Il concerto di “causalità” cede il passo a quello di “reciproca risonanza”.

Il pensiero cinese e l’assenza della rivelazione di un Dio. Lo scarto col pensiero occidentale con alcune parole chiave

Un pensiero, quello cinese, che pur non avendo mai misconosciuto il divino non ha avuto a che fare con Dio, dove “l’opposizione tra essenza e apparenza non è diventata una piega del pensiero”. Una cultura non centrata sul riconoscimento dell’individuo quale soggetto il cui principale attributo fosse la libertà e la massima aspirazione la ricerca della verità. Li non hanno sviluppato percorsi intorno a concetti per noi essenziali come causalità, soggetto, oggetto, differenza, ricerca della verità.

Alcune parole chiave del pensiero cinese

Il pensiero cinese ha fatto un percorso elaborato quanto il nostro, fondato tuttavia su concetti altri, percorsi basati sulla fecondità, sulla risonanza reciproca, sullo scarto tra questo e quello e la tensione conseguente alla distanza tra loro che prende il posto della differenza, sulla “risorsa” che ruba la scena a quella che per noi é la verità. E se conosciamo per mezzo delle differenze, é attraverso lo scarto che pensiamo.

Qualche esempio di scarto tra le lingue

Tutto quanto questo informa qualsiasi ambito e si esprime in ogni manifestazione di una cultura. Nei colori, per esempio: si sposano in rosso, quello che per noi é “a luci rosse” per loro é giallo, il bianco è un colore funerario. Ancor più nella lingua: già la struttura ha notoriamente uno scarto plastico, ideografica quella cinese,  fonetica quella occidentale. In cinese non vi è un soggetto, che rimane sottinteso nella frase, né una forma attiva e passiva. “Non coniugando i verbi, la lingua cinese non può segnalare i tempi differenti, ma mantiene la funzione verbale nella forma che per noi é all’infinito”.

L’approccio per differenze e quello per scarti.

Ne consegue che è sbagliato accostarsi alla cultura cinese come a una deviazione dal percorso occidentale, i termini di differenza tra questo e quello, mentre è molto più fecondo un ragionamento in termini di scarto, di distanza tra Occidente e Oriente e di tensione vitale conseguente. Questo modo, centrato sullo scarto e non sulle differenze, peraltro, consente dopo gli opportuni approfondimenti anche di guardare da Occidentale alla propria cultura di origine con occhi nuovi, dall’esterno.

Due valutazioni personali

Il cinese destinato a prevalere

Rimangono nelle valutazioni strettamente personali due assunti o deduzioni. Un pensiero come quello cinese che pone al centro del proprio mondo l’interrogativo “come?”, in questo momento storico, ha uno scarto competitivo e un potenziale di situazione favorevole elevatissimo. Si direbbe destinato a prevalere nello scacchiere terrestre attuale.

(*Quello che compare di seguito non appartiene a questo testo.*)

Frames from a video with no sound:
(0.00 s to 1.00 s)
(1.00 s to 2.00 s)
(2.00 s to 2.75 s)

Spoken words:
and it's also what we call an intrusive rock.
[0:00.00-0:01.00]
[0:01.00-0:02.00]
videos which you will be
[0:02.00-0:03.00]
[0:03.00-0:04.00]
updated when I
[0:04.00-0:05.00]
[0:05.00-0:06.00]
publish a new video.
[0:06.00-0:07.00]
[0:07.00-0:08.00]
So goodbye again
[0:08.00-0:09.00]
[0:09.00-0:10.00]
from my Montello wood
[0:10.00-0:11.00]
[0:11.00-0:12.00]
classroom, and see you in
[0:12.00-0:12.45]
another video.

Il pensiero occidentale esseenziale

Ci resterà la filosofia e il pensiero alto, perché se il filosofare “non è altro che indurre ogni volta una rottura”, anche la vitale tensione tra due poli rischia di restare stretta, come é stretta la vita se ricondotta a una mera esperienza biologica.

Introdurre una faglia, una seconda faglia e un’altra ancora in un modo di pensare che si va digitalmente uniformando, standardizzando, ad ogni latitudine, appare l’unica seppure flebile speranza di sfuggire a un percorso tutto chiuso in una scatola definita, senza altre possibilità aperte. Destinata a identificarsi con se stessa, in qualche modo a portare a morire il mondo. E queste faglie possono derivare da un pensiero che scaturisce dall”io”, dall’individuo, dalla sua accesa libertà di pensare senza confini, limiti, poli di tensione, invece che dal suo approccio trascendente, metafisico.

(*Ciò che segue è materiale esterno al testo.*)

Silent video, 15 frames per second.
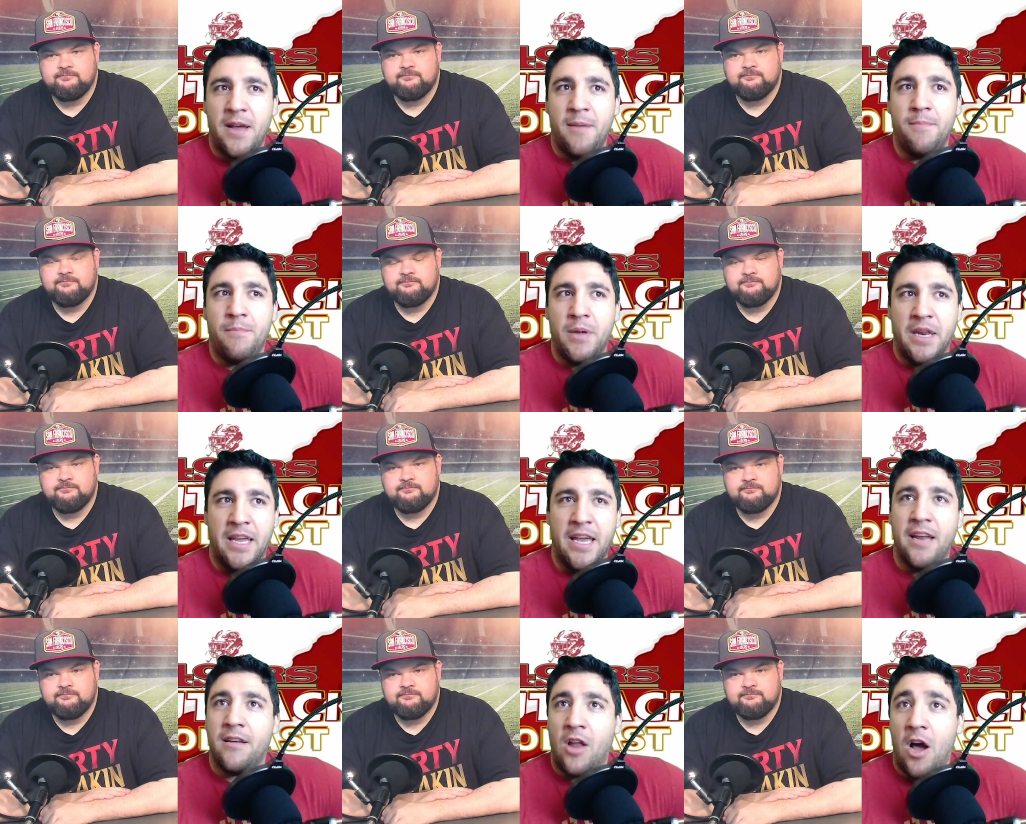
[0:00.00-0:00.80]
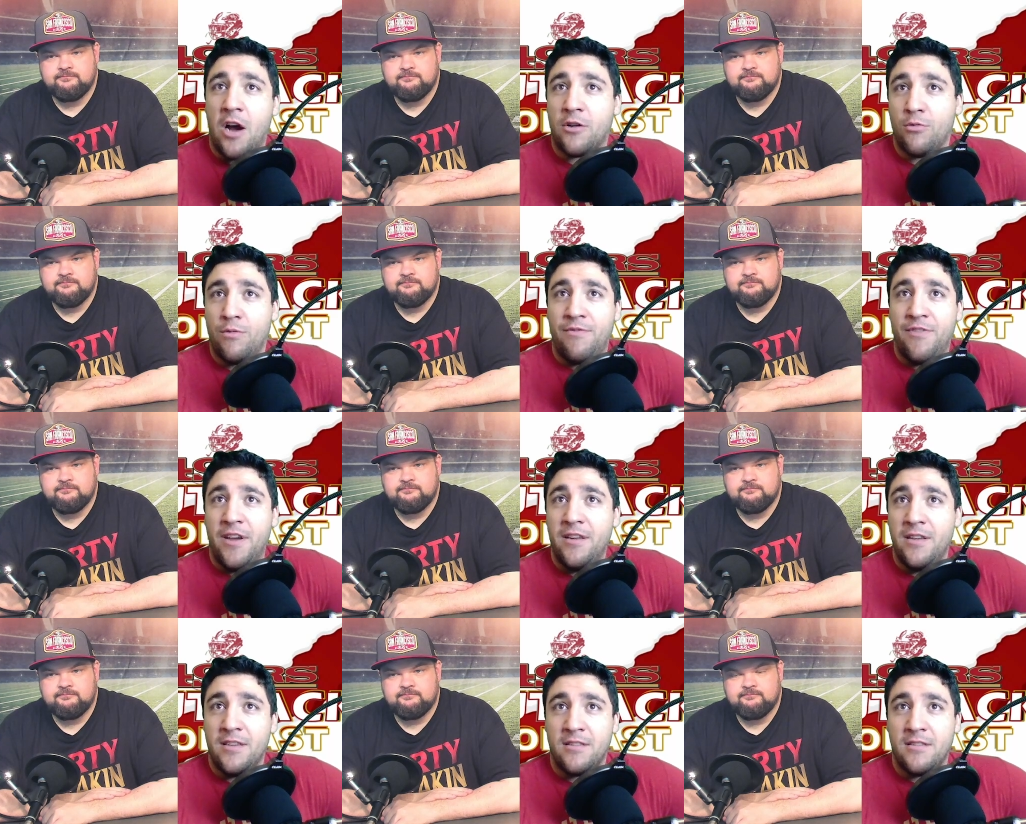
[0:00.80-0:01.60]
Speaker 1: Um, but again, locker room
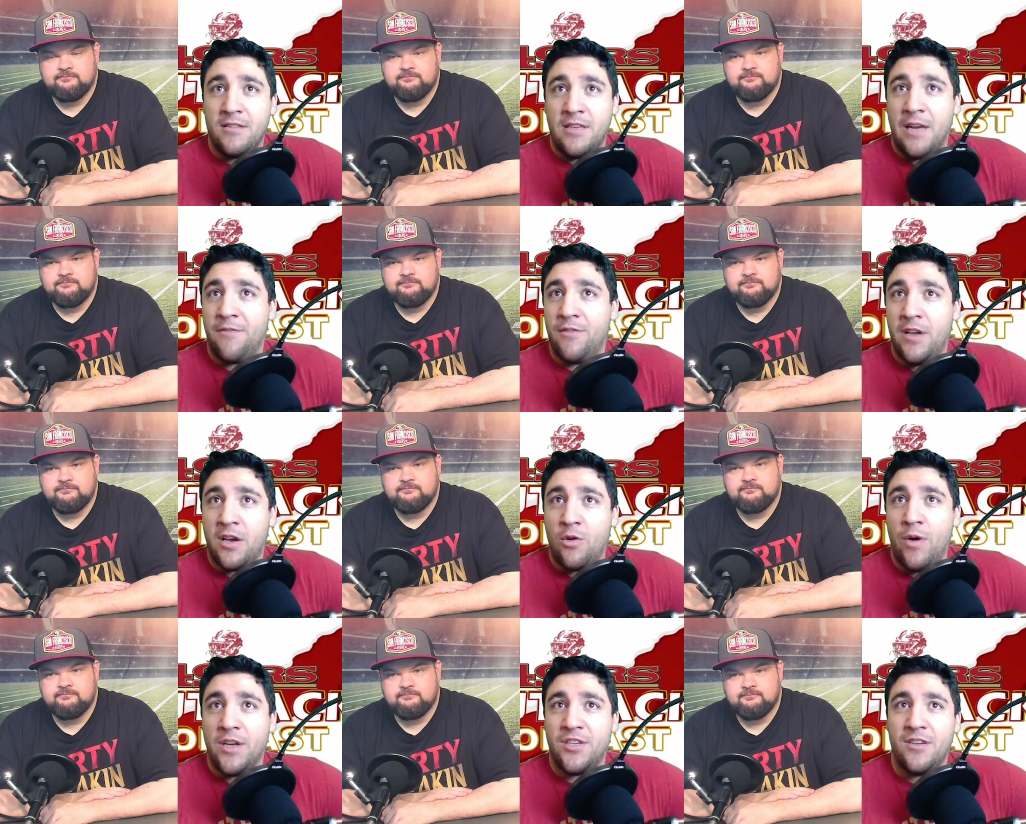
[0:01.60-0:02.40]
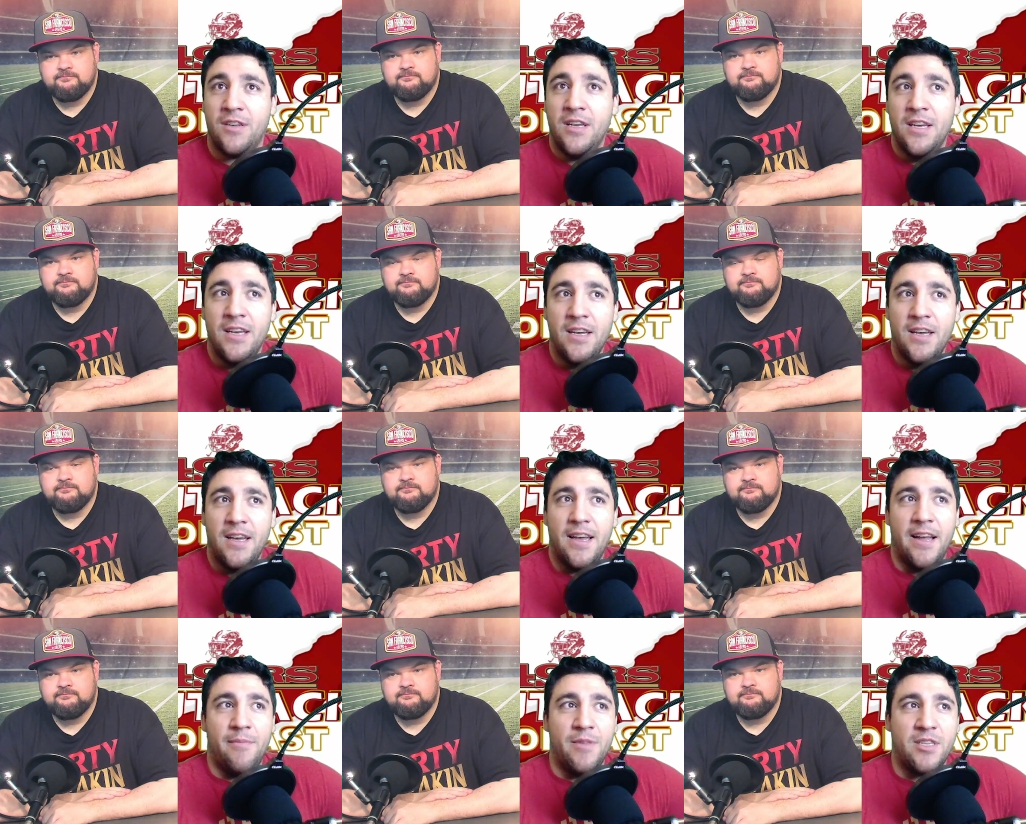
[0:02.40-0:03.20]
fit is definitely a question.
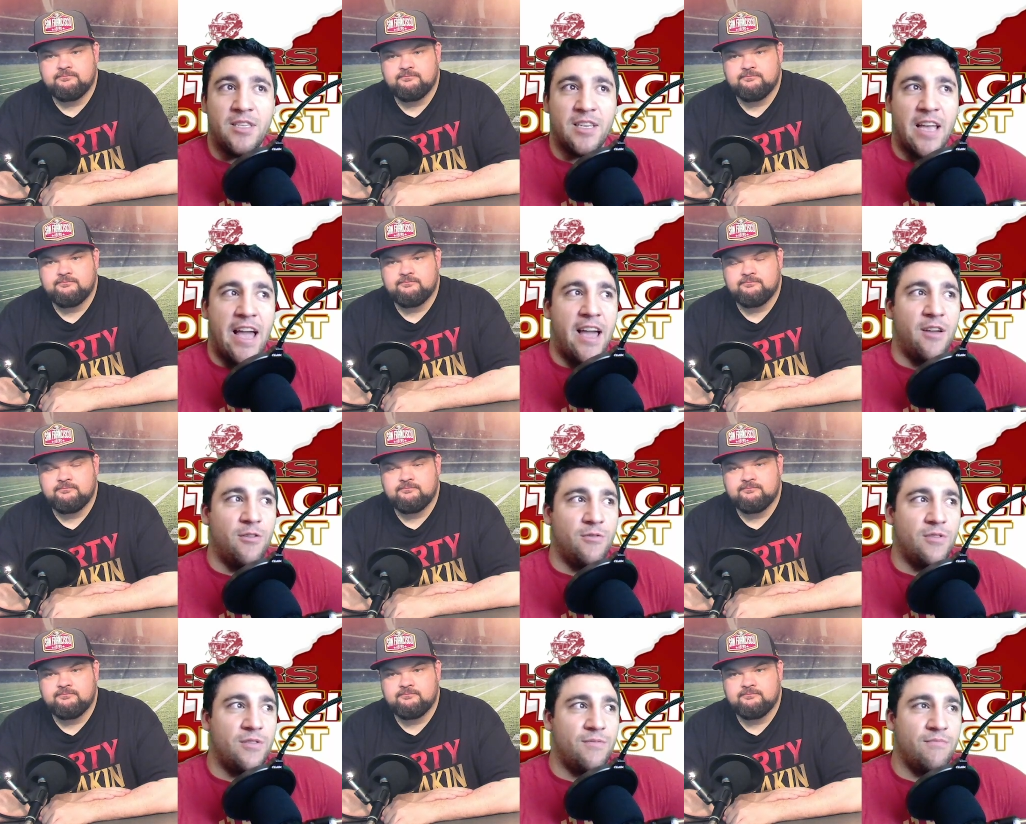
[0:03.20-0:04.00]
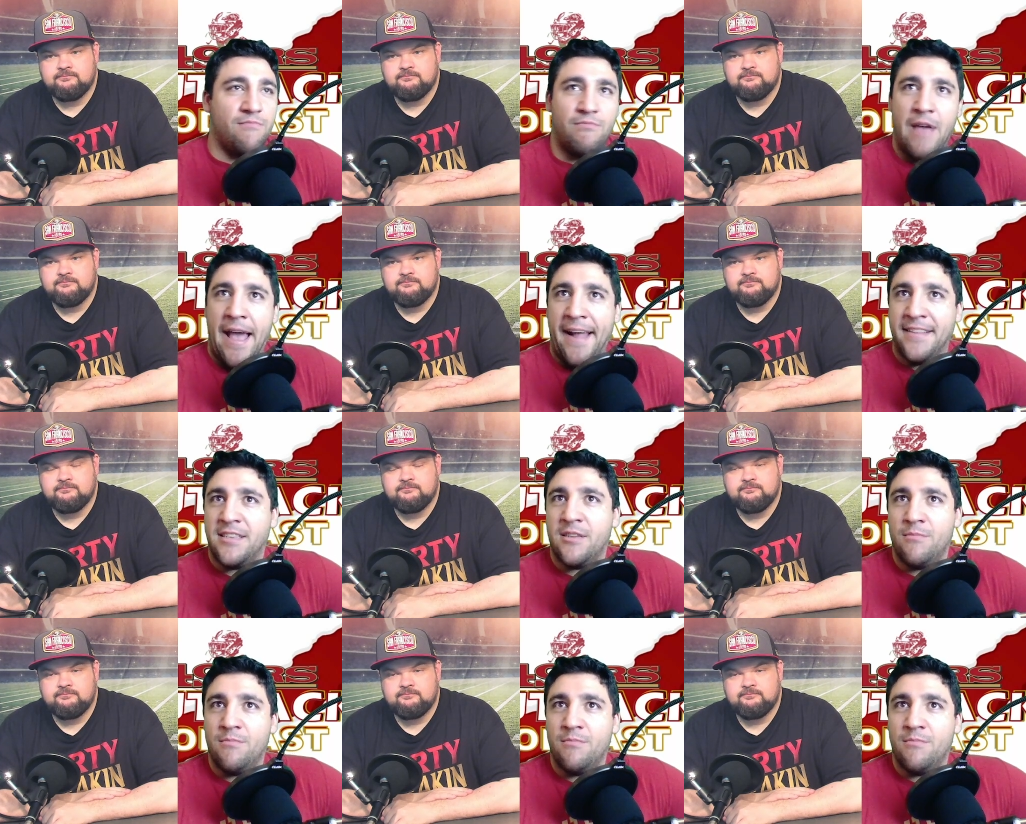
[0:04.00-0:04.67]
Um, this is a guy who's had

Un tentativo postdemocristiano di conciliazione

Ripensata in termini conciliativi, per superare la tendenza diffusa e la tentazione bieca di ragionare solo per contrapposti, si potrebbe finanche dedurre che abbiamo tutto il bisogno – per sopravvivere – delle risposte migliori al “come?”, al fondo del pensiero cinese. Non potremo, tuttavia, prescindere dal chiederci comunque in qualche modo “perché?”, se intendiamo continuare non solo a vivere ma a esistere, a essere. Così é almeno per chi, senza saperne abbastanza ma annusando e qui scrivendo, si sente in tutto figlio della Grecia antica.